*** Opening Records for this task ***

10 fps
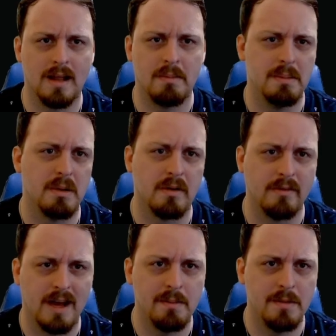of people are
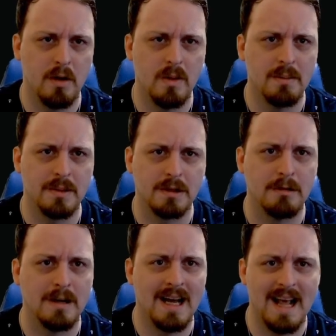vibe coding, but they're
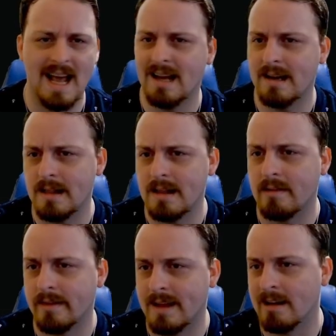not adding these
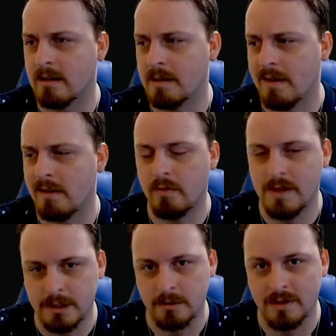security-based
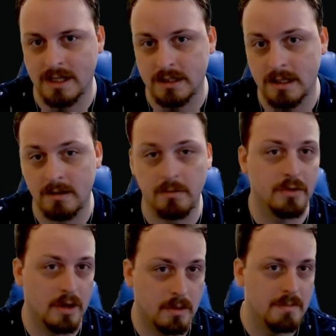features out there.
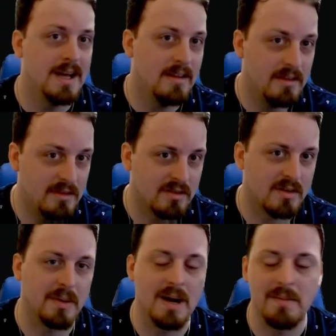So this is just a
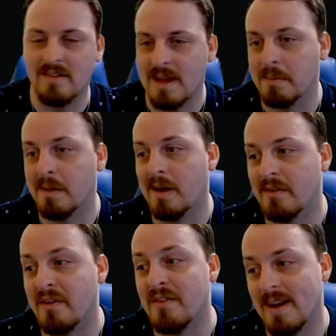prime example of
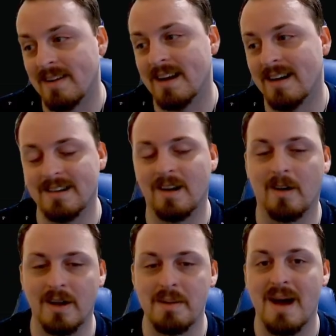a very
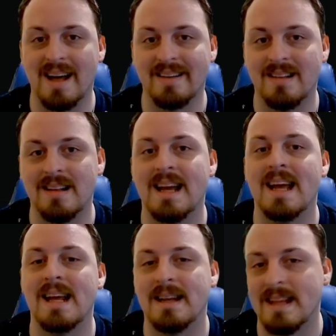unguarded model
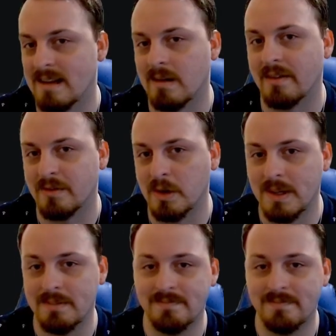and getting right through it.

*** Closing Records for this task ***

> Required work: Could you give the material above again, exactly and without its pictures?

> Response area:
10 fps
of people are
vibe coding, but they're
not adding these
security-based
features out there.
So this is just a
prime example of
a very
unguarded model
and getting right through it.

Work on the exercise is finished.